5. Leave the cake to cool in the tin for a few minutes, before turning it out onto a rack to finish cooling completely.
6. Whilst the cake is cooling, make the cream cheese frosting: place the cream cheese, vanilla extract and icing sugar into a large bowl and beat with an electric hand mixer until the ingredients are just combined.
7. Once the cake has cooled, crumble it up into a large bowl then fold through the cream cheese icing until you are left with sticky and pliable cake pop mixture.
8. Roll the mixture into 16 golf ball sized pieces then place them onto a baking tray to firm up for 15 minutes.
9. Slowly melt 50g of white chocolate (if you use a microwave make sure it’s on a medium setting so that it doesn’t burn).
10. Dip the tip of a cake pop stick into the melted chocolate and then gently insert it into one of the cake pops.

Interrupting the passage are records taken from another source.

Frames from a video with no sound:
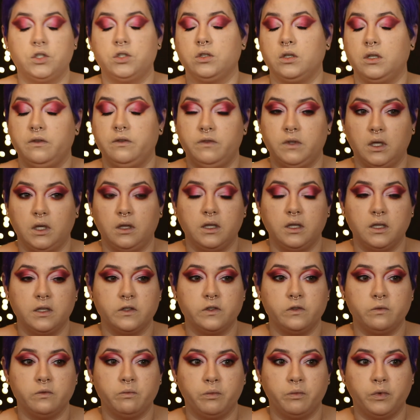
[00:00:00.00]
I should have done
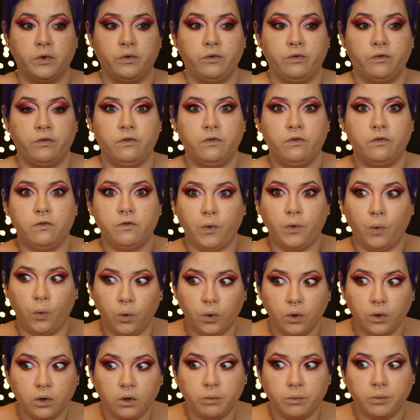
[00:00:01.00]
this
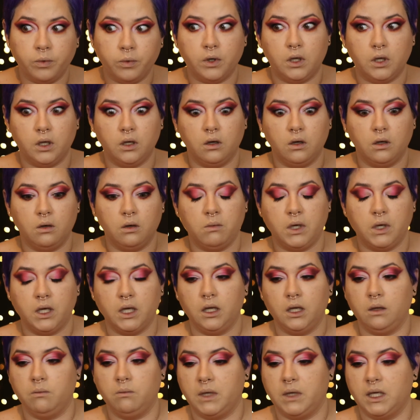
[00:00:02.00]
before putting on
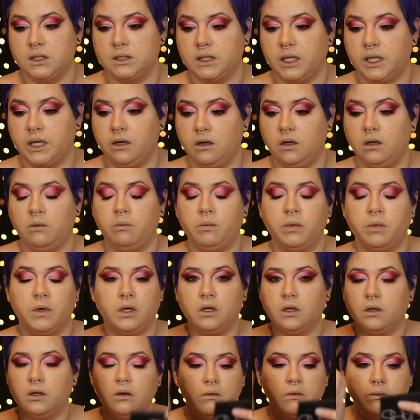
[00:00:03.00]
my mascara,
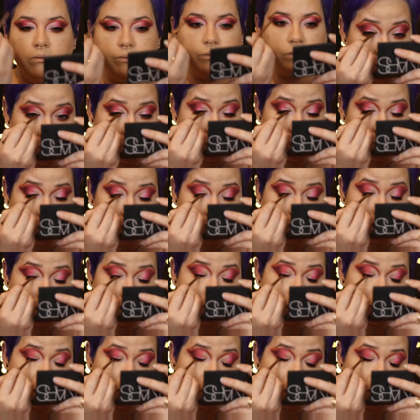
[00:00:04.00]
but pain
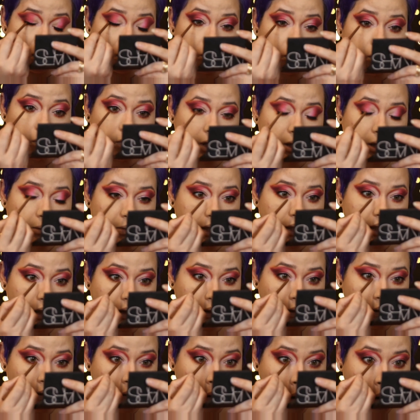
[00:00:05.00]
brain is creeping
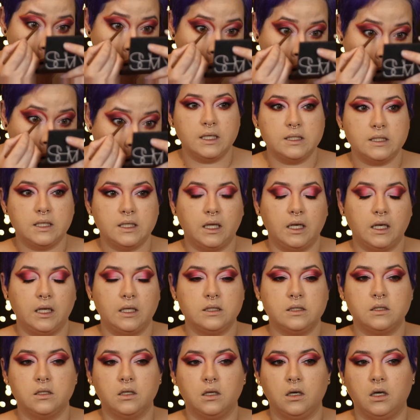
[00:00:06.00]
in. Like I
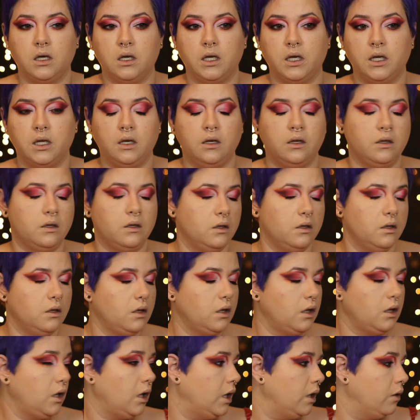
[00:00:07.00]
said, it's not,
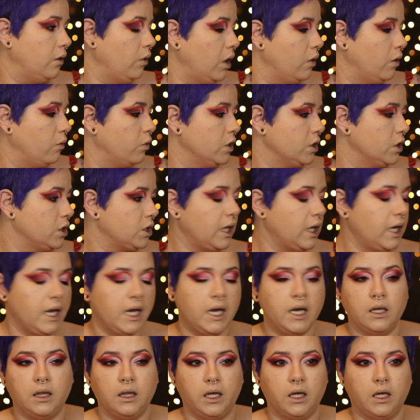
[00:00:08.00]
I wish I
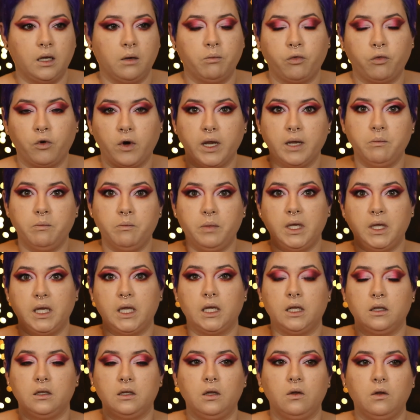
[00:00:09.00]
had like a bright
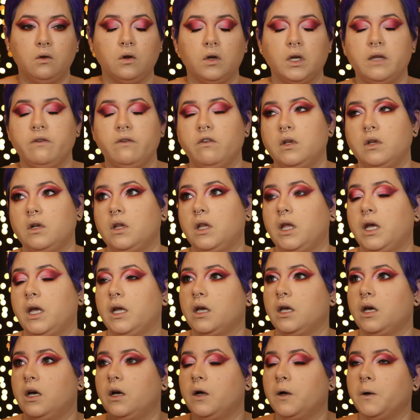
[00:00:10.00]
pink, or even
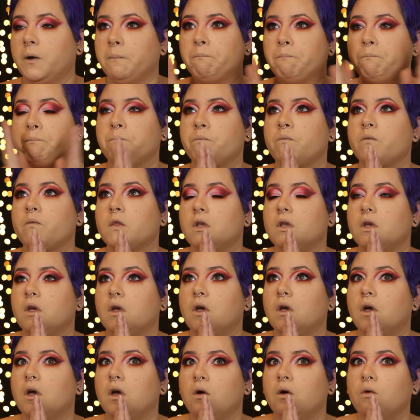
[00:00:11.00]
like,
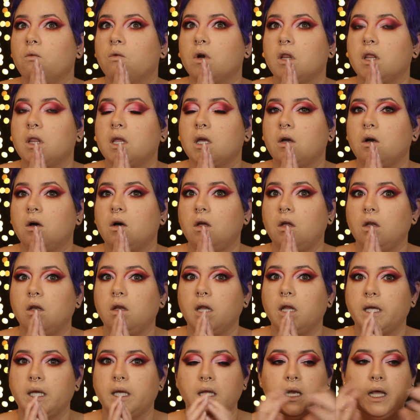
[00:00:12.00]
what are they
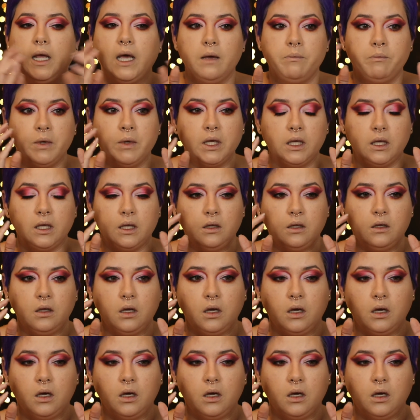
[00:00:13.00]
called? Like an epic,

Repeat until all the cake pops are on sticks and return them to the freezer for a further hour to set completely.
After the cake pops have been on the freezer for one hour, you will notice they are almost completely frozen – this will make it easier to coat them in chocolate as the cake pop won’t melt when it comes in contact with the warm chocolate. The cake pops will soon be brought back to room temperature and then can be eaten!

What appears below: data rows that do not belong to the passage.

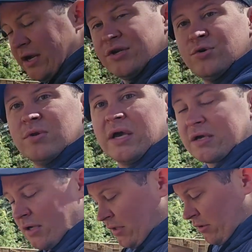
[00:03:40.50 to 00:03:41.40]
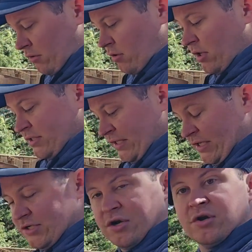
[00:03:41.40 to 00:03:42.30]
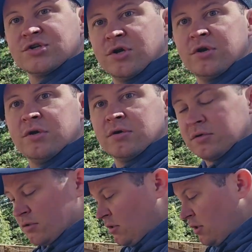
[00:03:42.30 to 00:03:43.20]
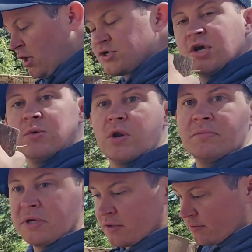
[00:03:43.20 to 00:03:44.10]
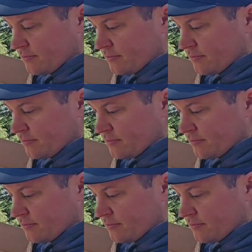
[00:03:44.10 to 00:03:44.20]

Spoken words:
kind of do like a little crosshatch, and I'll show you what I mean.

11. Melt the remaining chocolate. Dip the cake pops into the melted chocolate one a time, let any excess chocolate drip off, then dip each one into the freeze-dried raspberry pieces or sprinkles of your choice.
If the cake pops are frozen the chocolate will set quickly so you will need to be quite speedy – its worth having a few extra pairs of hands ready to help.
12. Place them onto baking parchment to allow them to finish setting. The cake pops should have a thawed completely after about 5 to 10 minutes, then you can enjoy!